##### MATERIAL SHOWN

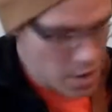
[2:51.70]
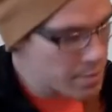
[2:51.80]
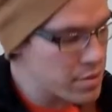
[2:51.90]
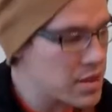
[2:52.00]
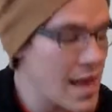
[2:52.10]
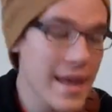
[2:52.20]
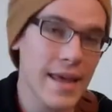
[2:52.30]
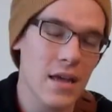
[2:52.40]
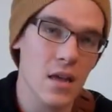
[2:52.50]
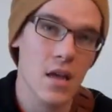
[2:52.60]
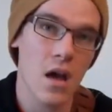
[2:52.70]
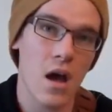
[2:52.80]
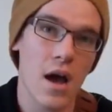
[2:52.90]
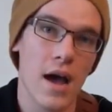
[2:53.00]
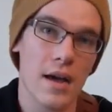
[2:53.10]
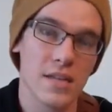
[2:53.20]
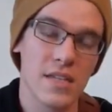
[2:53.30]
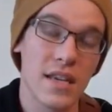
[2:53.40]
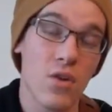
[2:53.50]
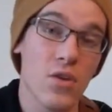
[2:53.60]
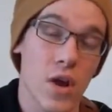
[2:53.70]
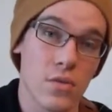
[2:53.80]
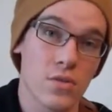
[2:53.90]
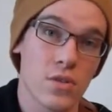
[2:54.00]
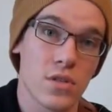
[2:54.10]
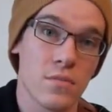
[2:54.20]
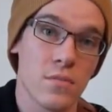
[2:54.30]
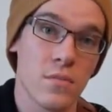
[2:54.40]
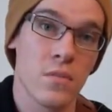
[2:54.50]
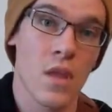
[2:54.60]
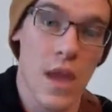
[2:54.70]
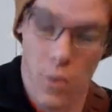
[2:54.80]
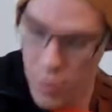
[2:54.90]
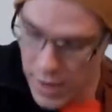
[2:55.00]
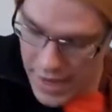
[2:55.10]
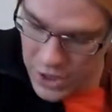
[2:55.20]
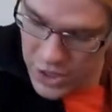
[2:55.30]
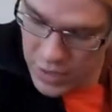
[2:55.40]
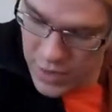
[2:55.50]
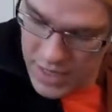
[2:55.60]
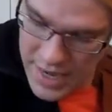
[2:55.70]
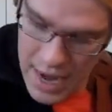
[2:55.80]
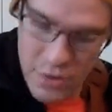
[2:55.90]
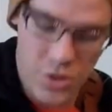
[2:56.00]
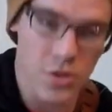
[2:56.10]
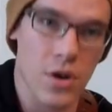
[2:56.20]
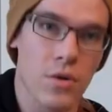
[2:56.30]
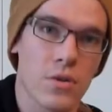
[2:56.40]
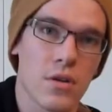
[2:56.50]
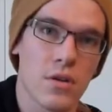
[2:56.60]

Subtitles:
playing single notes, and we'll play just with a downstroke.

##########

Skip the pictures, then return the rest of the data exactly.

[2:51.70]
[2:51.80]
[2:51.90]
[2:52.00]
[2:52.10]
[2:52.20]
[2:52.30]
[2:52.40]
[2:52.50]
[2:52.60]
[2:52.70]
[2:52.80]
[2:52.90]
[2:53.00]
[2:53.10]
[2:53.20]
[2:53.30]
[2:53.40]
[2:53.50]
[2:53.60]
[2:53.70]
[2:53.80]
[2:53.90]
[2:54.00]
[2:54.10]
[2:54.20]
[2:54.30]
[2:54.40]
[2:54.50]
[2:54.60]
[2:54.70]
[2:54.80]
[2:54.90]
[2:55.00]
[2:55.10]
[2:55.20]
[2:55.30]
[2:55.40]
[2:55.50]
[2:55.60]
[2:55.70]
[2:55.80]
[2:55.90]
[2:56.00]
[2:56.10]
[2:56.20]
[2:56.30]
[2:56.40]
[2:56.50]
[2:56.60]

Subtitles:
playing single notes, and we'll play just with a downstroke.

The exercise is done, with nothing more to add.